Sassa S, Kappas A
J Clin Invest. 1983 Mar;71(3):625-34. doi: 10.1172/jci110809.
Succinylacetone (4,6-dioxoheptanoic acid) is an abnormal metabolite produced in patients with hereditary tyrosinemia as a consequence of an inherited deficiency of fumarylacetoacetate hydrolase. It is known that patients with this hereditary disease excrete excessive amounts of delta-aminolevulinic acid (ALA) in urine and that certain patients have an accompanying clinical syndrome resembling that of acute intermittent porphyria (AIP). In order to elucidate the relation of succinylacetone to the heme biosynthetic pathway, we have examined the effects of this metabolite on the cellular heme content of cultured avian hepatocytes and on the activity of purified ALA dehydratase from normal human erythrocytes and from mouse and bovine liver. Our data indicate that succinylacetone is an extremely potent competitive inhibitor of ALA dehydratase in human as well as in animal tissues. By using purified preparations of the enzyme from human erythrocytes and mouse and bovine liver, an inhibitor constant ranging from 2 x 10(-7) M to 3 x 10(-7) M was obtained. In cultured hepatocytes, succinylacetone also inhibited ALA dehydratase activity, decreased the cellular content of heme and cytochrome P-450, and greatly potentiated the induction response of ALA synthase to drugs such as phenobarbital, chemicals such as allylisopropylacetamide and 3,5-dicarbethoxy-1,4-dihydrocollidine, and natural steroids such as etiocholanolone. Four patients with hereditary tyrosinemia have been studied and all were found to have greatly depressed levels of erythrocyte ALA dehydratase activity and elevated concentrations of this inhibitor in urine. These findings indicate that tyrosinemia is a disorder of special pharmacogenetic interest because succinylacetone, an abnormal product of the tyrosine metabolic pathway, resulting from the primary gene defect of the disease, profoundly inhibits heme biosynthesis in normal cells through a blockade at the ALA dehydratase level, leading to clinical and metabolic consequences that mimic another genetic disease, AIP.

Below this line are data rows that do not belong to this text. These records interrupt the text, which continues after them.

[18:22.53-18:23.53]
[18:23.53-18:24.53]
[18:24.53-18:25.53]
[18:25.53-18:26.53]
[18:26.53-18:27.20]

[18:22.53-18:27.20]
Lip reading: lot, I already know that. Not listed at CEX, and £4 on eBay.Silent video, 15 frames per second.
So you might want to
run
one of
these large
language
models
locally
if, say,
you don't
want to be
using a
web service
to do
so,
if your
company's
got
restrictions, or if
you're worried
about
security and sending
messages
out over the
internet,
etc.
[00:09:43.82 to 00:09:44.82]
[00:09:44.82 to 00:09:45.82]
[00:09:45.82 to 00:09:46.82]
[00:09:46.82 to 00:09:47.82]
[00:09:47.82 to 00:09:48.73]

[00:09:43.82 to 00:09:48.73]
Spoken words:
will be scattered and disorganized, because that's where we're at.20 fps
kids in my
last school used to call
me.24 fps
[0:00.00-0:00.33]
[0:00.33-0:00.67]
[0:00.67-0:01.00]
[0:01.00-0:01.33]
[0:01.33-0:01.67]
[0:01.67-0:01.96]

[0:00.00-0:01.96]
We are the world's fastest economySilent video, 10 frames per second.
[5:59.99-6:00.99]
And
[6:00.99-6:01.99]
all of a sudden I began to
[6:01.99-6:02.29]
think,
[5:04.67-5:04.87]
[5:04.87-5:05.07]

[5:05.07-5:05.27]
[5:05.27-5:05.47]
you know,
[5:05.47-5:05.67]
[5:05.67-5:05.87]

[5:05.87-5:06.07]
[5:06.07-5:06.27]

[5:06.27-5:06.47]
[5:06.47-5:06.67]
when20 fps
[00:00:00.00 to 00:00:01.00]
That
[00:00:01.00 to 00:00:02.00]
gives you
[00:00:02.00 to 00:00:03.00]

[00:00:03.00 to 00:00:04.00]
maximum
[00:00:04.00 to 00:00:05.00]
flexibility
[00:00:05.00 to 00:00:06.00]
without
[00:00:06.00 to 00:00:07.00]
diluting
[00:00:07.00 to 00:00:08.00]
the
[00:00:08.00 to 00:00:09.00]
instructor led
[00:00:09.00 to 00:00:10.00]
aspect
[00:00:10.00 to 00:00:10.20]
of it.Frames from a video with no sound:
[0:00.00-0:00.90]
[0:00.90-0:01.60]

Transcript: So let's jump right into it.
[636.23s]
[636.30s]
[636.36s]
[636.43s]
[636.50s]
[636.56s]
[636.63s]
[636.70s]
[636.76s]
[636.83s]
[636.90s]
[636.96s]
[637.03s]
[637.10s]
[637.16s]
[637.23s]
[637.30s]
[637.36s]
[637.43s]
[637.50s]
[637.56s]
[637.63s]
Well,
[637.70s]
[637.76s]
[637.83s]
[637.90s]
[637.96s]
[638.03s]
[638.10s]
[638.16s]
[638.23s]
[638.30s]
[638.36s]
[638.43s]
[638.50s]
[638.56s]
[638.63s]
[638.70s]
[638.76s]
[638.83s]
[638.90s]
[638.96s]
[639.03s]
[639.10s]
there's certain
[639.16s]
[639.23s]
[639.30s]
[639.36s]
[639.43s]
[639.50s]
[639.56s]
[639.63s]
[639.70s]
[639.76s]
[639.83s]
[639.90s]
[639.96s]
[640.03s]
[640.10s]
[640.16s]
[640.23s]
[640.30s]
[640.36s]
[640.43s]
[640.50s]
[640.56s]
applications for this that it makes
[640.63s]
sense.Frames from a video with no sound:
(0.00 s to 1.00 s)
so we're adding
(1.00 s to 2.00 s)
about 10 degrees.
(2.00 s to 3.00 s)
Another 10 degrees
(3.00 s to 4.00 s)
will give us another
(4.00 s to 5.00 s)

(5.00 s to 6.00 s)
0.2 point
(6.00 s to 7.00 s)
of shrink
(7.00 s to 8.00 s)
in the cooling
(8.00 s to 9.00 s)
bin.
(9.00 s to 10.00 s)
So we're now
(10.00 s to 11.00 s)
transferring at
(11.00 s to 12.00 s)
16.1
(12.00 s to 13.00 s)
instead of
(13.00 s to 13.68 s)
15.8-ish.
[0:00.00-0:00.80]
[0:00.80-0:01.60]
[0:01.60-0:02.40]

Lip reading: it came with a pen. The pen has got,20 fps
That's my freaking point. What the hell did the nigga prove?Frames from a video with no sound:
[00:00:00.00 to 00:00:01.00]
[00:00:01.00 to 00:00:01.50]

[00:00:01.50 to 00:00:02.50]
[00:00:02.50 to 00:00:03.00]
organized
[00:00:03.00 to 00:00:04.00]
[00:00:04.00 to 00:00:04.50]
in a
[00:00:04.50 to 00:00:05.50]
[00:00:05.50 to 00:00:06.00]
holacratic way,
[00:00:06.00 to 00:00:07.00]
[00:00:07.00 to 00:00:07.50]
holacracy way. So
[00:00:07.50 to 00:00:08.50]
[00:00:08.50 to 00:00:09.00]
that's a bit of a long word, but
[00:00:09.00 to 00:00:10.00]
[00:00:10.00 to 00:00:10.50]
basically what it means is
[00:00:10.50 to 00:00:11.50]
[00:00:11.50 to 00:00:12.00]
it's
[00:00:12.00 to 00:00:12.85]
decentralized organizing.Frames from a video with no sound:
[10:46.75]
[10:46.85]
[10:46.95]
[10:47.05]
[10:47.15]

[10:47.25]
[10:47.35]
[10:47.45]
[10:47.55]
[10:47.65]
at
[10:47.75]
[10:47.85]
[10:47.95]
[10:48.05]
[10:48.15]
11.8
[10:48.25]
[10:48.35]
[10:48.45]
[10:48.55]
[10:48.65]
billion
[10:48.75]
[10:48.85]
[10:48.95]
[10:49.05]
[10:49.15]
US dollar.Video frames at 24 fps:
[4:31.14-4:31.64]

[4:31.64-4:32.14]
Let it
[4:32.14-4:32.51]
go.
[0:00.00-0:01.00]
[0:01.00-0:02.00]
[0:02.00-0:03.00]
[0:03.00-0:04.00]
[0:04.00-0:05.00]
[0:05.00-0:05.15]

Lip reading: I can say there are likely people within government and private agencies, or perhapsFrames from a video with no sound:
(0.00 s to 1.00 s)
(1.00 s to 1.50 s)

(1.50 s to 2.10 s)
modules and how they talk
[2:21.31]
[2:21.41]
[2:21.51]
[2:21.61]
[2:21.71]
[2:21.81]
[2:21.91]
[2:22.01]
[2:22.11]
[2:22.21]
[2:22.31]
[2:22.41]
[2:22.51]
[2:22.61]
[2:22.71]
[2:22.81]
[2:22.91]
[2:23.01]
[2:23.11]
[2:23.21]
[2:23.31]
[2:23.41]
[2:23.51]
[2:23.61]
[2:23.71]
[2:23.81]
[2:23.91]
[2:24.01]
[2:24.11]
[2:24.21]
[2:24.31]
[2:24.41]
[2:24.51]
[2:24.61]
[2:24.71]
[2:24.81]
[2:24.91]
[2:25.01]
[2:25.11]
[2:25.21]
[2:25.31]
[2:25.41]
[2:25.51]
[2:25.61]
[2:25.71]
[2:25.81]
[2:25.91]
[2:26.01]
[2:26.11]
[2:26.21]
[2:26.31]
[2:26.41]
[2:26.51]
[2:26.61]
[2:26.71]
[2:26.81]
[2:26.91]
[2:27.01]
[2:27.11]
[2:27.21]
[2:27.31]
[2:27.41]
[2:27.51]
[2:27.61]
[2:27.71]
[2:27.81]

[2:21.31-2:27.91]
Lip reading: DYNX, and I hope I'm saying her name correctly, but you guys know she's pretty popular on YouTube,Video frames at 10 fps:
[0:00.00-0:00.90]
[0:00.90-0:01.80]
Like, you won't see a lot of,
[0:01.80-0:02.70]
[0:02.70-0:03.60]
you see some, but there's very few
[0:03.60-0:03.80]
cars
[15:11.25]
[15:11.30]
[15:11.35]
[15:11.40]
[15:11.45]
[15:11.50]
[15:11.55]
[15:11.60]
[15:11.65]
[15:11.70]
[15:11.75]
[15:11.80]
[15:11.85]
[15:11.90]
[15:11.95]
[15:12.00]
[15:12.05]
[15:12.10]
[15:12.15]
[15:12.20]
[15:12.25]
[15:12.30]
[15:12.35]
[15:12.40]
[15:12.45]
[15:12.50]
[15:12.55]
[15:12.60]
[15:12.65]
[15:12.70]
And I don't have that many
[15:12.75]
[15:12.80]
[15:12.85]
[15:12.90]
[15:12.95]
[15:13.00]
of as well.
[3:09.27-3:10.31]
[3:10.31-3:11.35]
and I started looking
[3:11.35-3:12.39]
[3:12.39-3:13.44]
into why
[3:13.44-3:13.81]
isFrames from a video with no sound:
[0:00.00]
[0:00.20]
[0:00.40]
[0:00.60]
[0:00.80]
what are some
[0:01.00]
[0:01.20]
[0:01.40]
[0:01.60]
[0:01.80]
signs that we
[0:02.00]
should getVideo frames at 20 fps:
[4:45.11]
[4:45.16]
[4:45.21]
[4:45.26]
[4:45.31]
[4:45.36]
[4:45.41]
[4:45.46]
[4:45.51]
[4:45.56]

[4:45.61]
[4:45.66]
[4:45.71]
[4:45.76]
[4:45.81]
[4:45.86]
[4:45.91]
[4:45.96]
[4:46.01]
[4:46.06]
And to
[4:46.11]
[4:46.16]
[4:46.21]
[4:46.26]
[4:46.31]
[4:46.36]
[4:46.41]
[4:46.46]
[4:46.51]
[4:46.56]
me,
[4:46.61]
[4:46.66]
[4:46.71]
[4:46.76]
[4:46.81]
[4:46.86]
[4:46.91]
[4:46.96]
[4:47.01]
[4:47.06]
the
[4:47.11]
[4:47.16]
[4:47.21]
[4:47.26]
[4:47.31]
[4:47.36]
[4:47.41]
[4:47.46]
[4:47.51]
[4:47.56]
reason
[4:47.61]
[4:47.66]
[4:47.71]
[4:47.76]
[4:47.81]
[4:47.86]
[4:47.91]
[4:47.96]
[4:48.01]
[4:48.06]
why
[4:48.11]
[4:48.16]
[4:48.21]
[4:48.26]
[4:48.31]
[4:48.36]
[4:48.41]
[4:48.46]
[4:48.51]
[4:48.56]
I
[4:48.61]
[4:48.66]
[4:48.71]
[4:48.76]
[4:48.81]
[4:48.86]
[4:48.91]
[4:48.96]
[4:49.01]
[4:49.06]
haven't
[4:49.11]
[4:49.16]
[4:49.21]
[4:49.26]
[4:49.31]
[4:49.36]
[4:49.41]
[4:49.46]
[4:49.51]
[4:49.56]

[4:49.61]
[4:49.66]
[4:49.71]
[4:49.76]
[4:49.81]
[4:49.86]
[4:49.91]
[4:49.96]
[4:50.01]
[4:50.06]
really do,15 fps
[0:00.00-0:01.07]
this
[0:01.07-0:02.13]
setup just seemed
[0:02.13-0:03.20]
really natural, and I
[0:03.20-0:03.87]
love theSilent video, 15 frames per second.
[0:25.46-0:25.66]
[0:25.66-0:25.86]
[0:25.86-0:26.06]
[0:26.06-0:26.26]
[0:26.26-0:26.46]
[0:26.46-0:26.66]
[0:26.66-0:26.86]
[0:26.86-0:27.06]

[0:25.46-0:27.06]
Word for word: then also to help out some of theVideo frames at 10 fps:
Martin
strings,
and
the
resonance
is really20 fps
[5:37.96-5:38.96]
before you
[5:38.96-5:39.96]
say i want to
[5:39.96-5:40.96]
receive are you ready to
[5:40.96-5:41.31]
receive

琥珀酰丙酮(4,6 - 二氧代庚酸)是遗传性酪氨酸血症患者体内产生的一种异常代谢产物,其原因是遗传性的富马酰乙酰乙酸水解酶缺乏。已知患有这种遗传性疾病的患者尿液中会排出过量的δ - 氨基乙酰丙酸(ALA),并且某些患者伴有类似急性间歇性卟啉症(AIP)的临床综合征。为了阐明琥珀酰丙酮与血红素生物合成途径的关系,我们研究了这种代谢产物对培养的禽肝细胞中细胞血红素含量以及从正常人红细胞、小鼠和牛肝脏中纯化的ALA脱水酶活性的影响。我们的数据表明,琥珀酰丙酮在人和动物组织中都是ALA脱水酶的一种极强的竞争性抑制剂。通过使用从人红细胞、小鼠和牛肝脏中纯化的酶制剂,获得的抑制常数范围为2×10^(-7) M至3×10^(-7) M。在培养的肝细胞中,琥珀酰丙酮还抑制ALA脱水酶活性,降低血红素和细胞色素P - 450的细胞含量,并极大地增强了ALA合酶对诸如苯巴比妥等药物、烯丙基异丙基乙酰胺和3,5 - 二乙氧羰基 - 1,4 - 二氢可力丁等化学物质以及诸如本胆烷醇酮等天然类固醇的诱导反应。对四名遗传性酪氨酸血症患者进行了研究,发现他们的红细胞ALA脱水酶活性水平均大幅降低,且尿液中这种抑制剂的浓度升高。这些发现表明,酪氨酸血症是一种具有特殊药物遗传学意义的疾病,因为琥珀酰丙酮作为酪氨酸代谢途径的异常产物,由该疾病的原发性基因缺陷产生,通过在ALA脱水酶水平的阻断,深刻抑制正常细胞中的血红素生物合成,导致模仿另一种遗传性疾病AIP的临床和代谢后果。